• EXERCISE: Your output must hold every entry exactly as written and none of the pictures.

Dataset entries:
*** Block opens ***
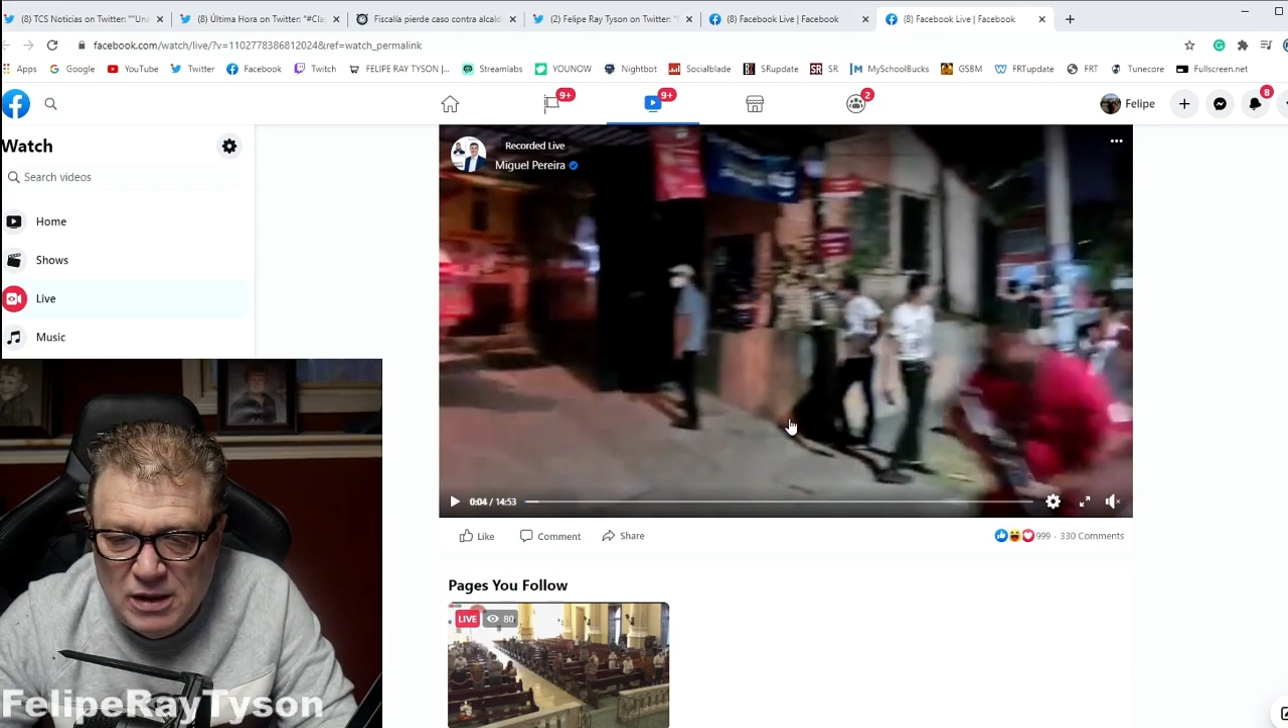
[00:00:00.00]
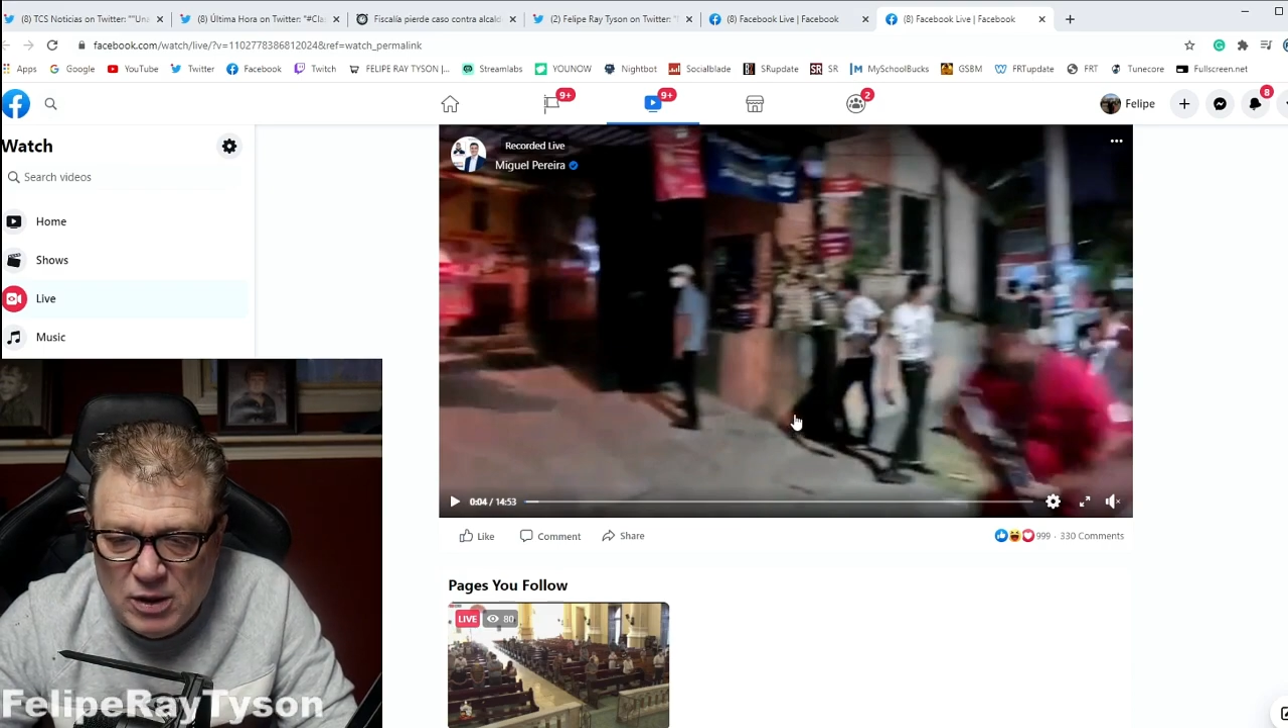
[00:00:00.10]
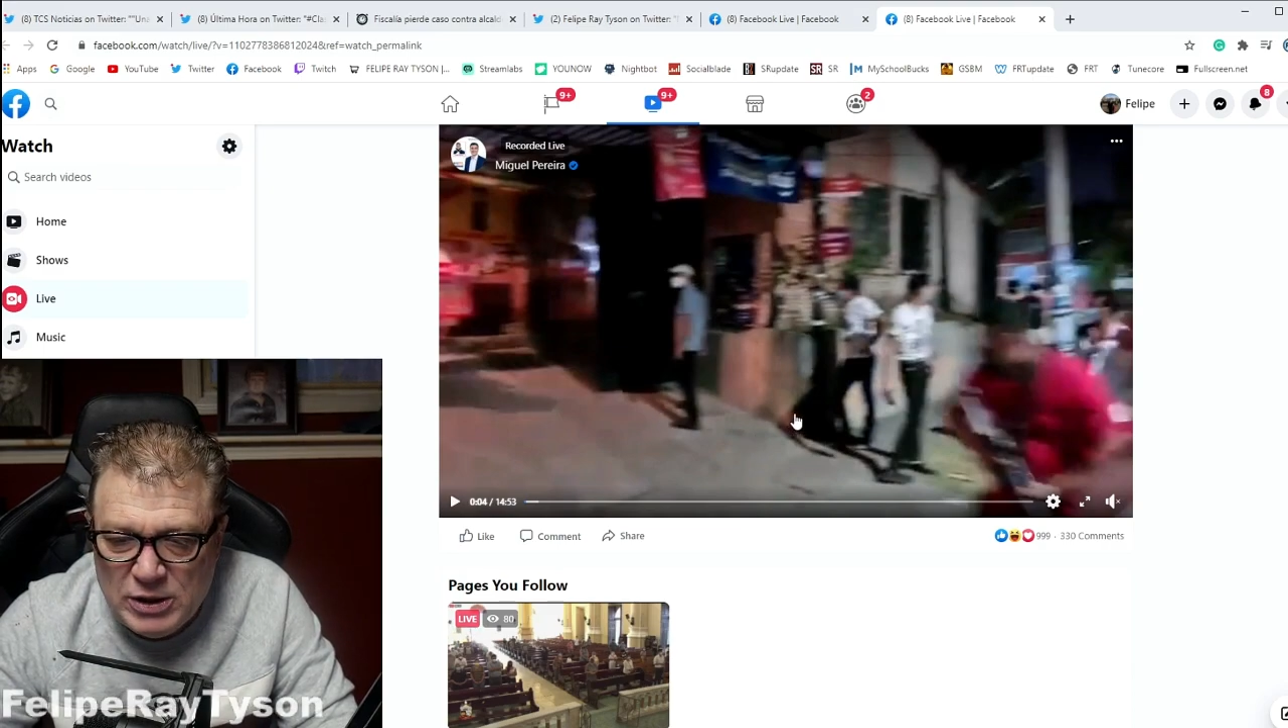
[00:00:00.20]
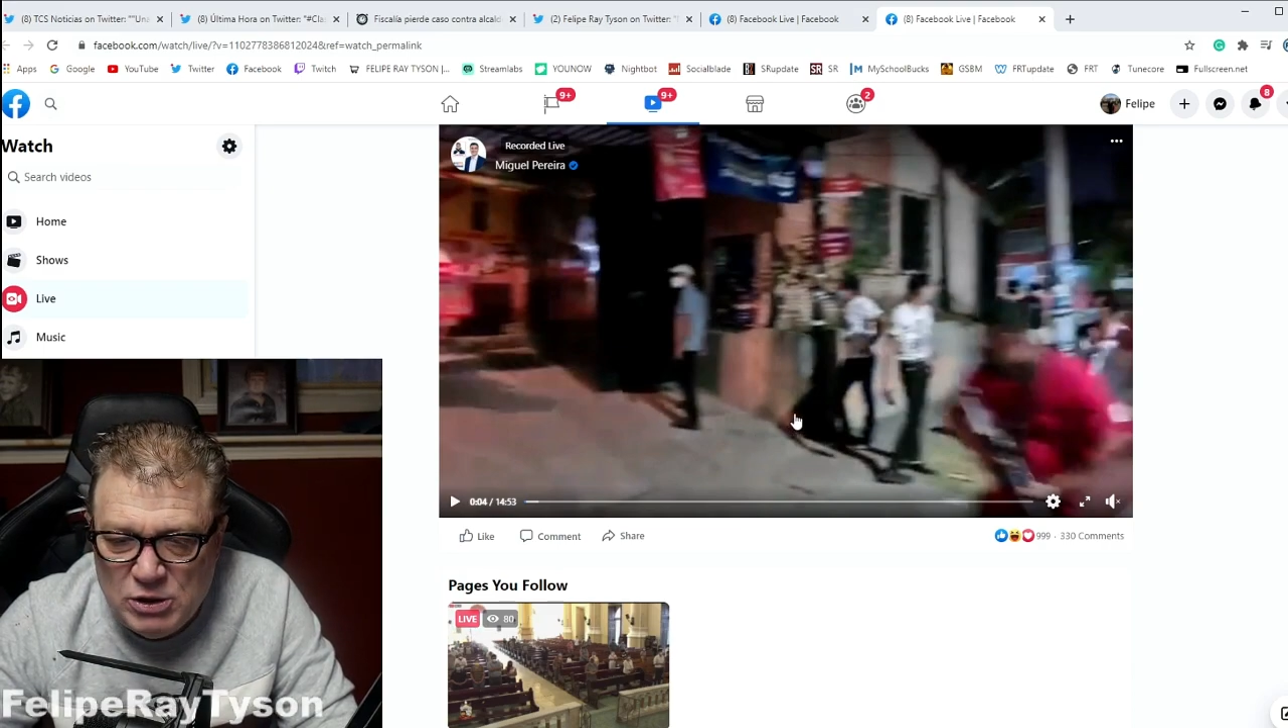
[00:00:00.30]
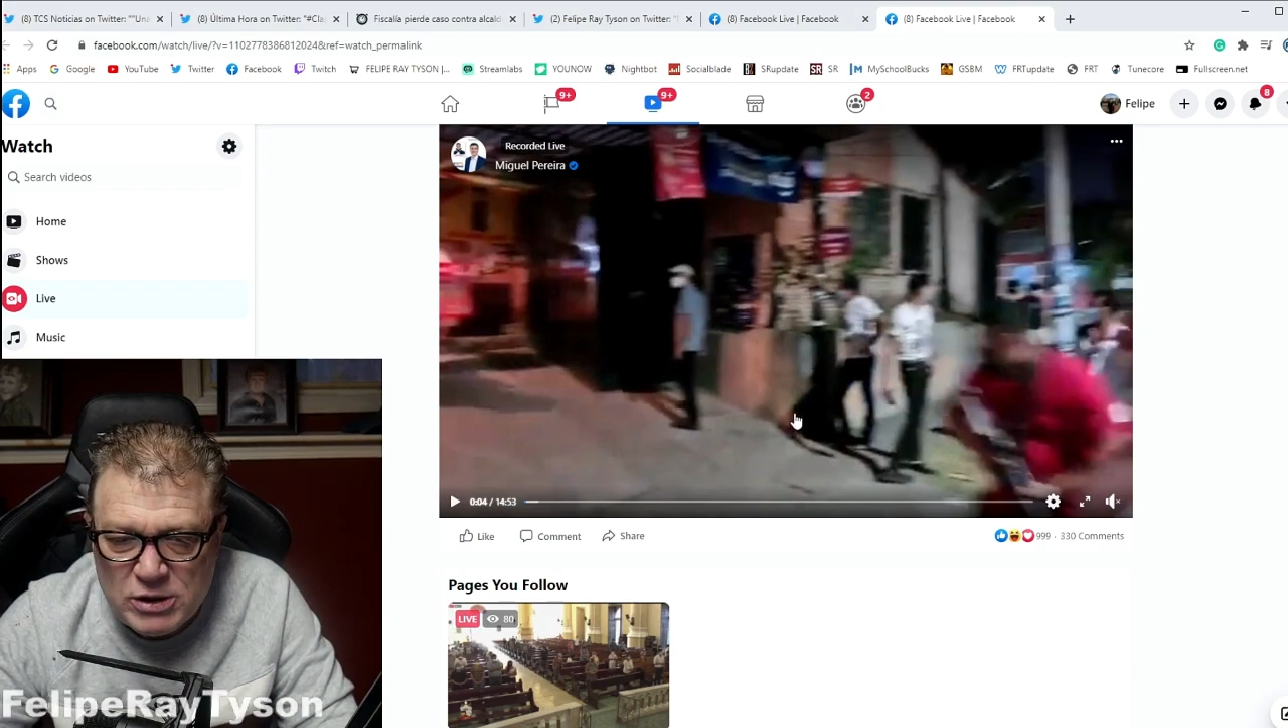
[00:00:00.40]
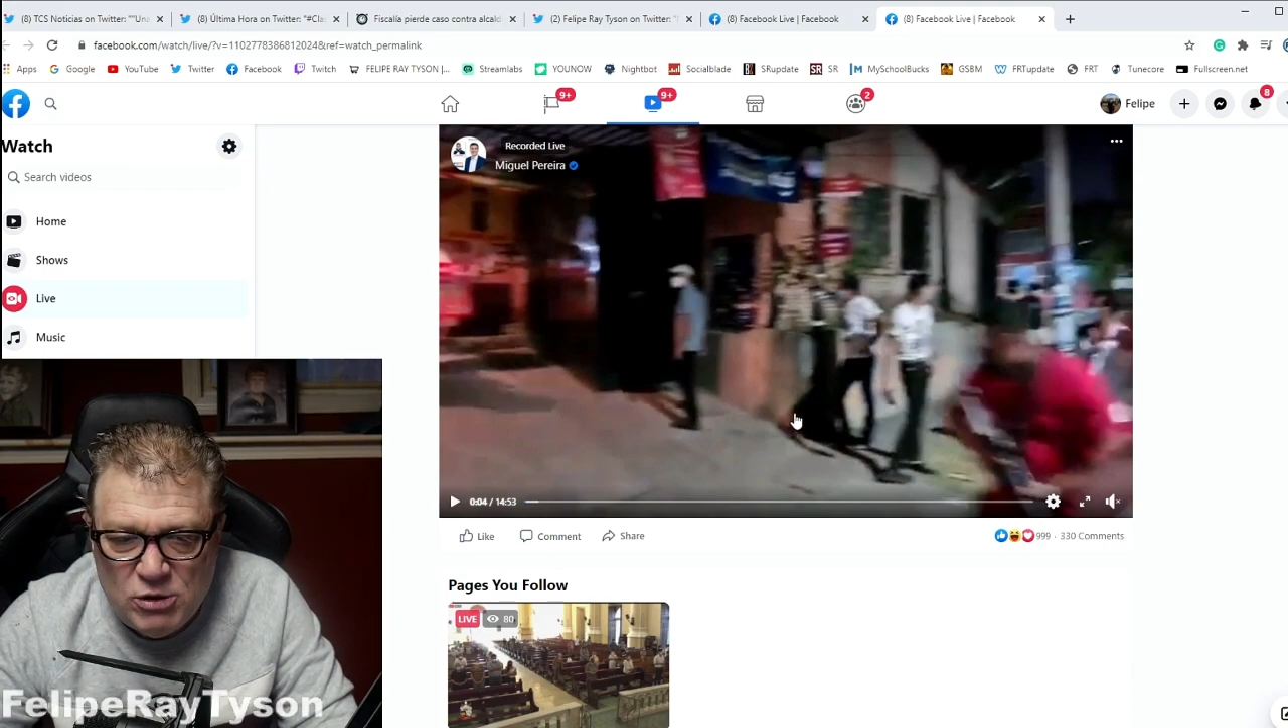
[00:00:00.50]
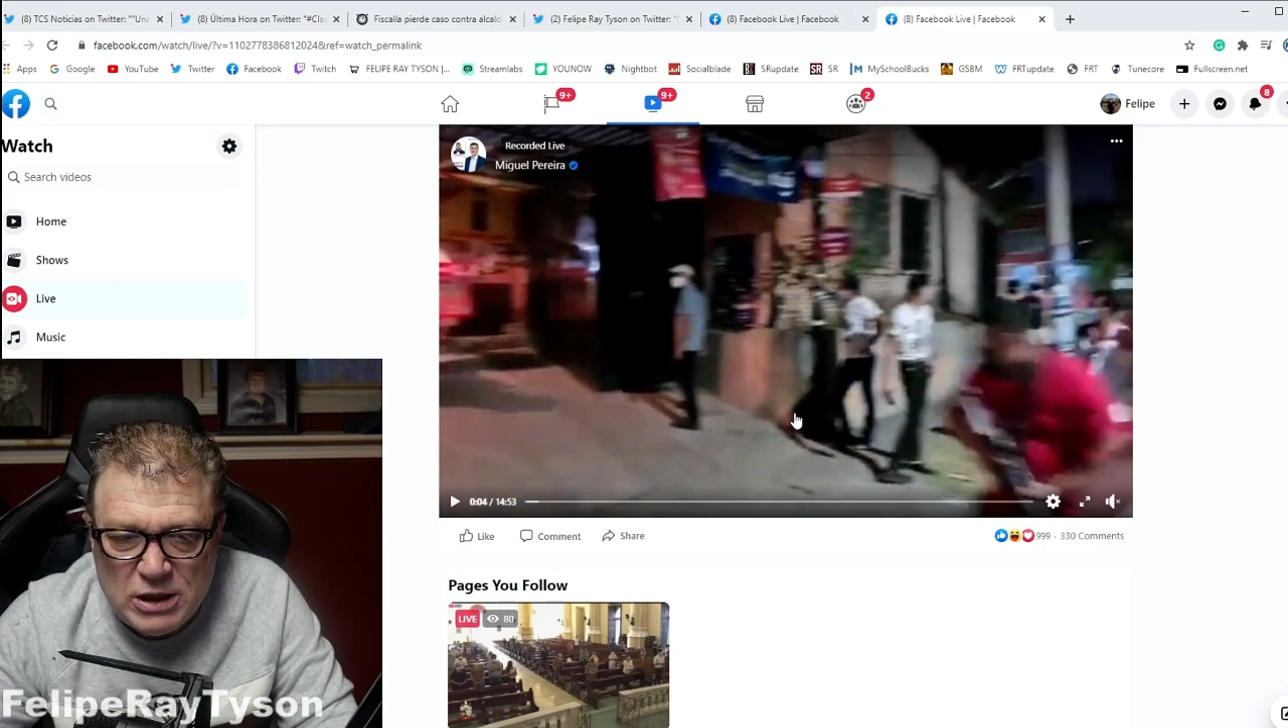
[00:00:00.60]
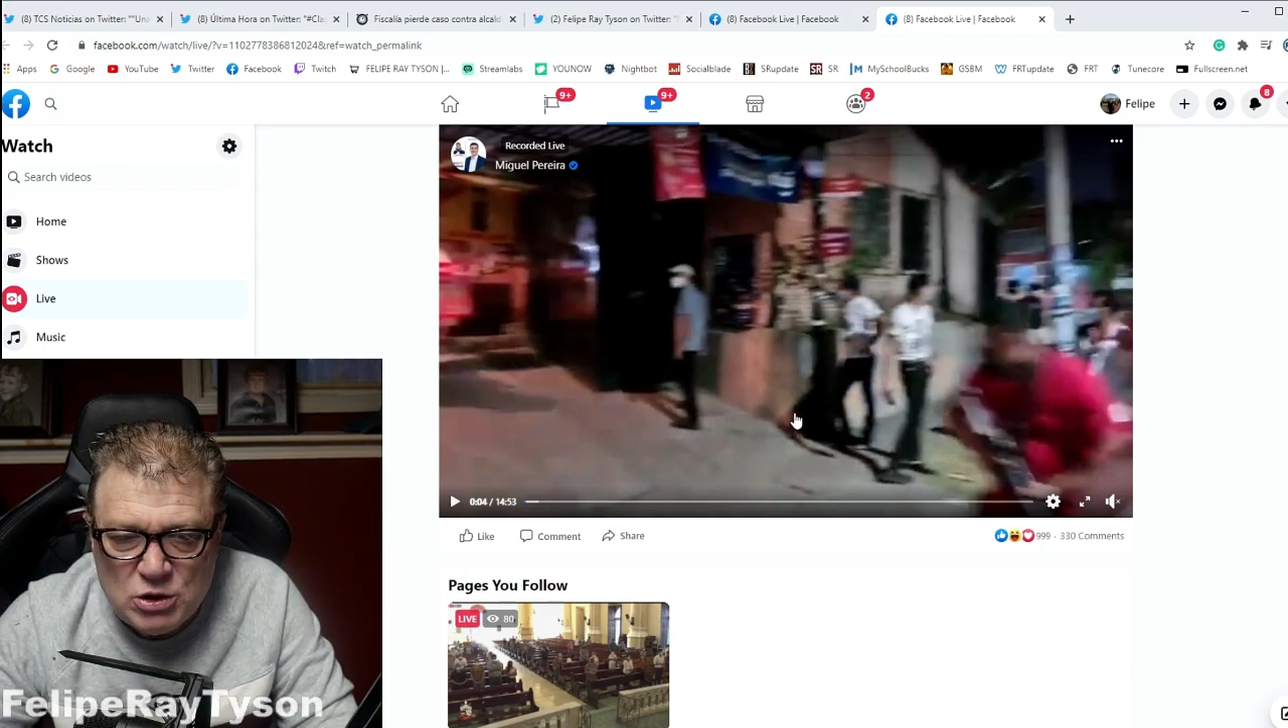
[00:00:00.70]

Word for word: Ahora yo quiero que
*** Block closes ***
• OUTPUT OF THE TASK:
[00:00:00.00]
[00:00:00.10]
[00:00:00.20]
[00:00:00.30]
[00:00:00.40]
[00:00:00.50]
[00:00:00.60]
[00:00:00.70]

Word for word: Ahora yo quiero que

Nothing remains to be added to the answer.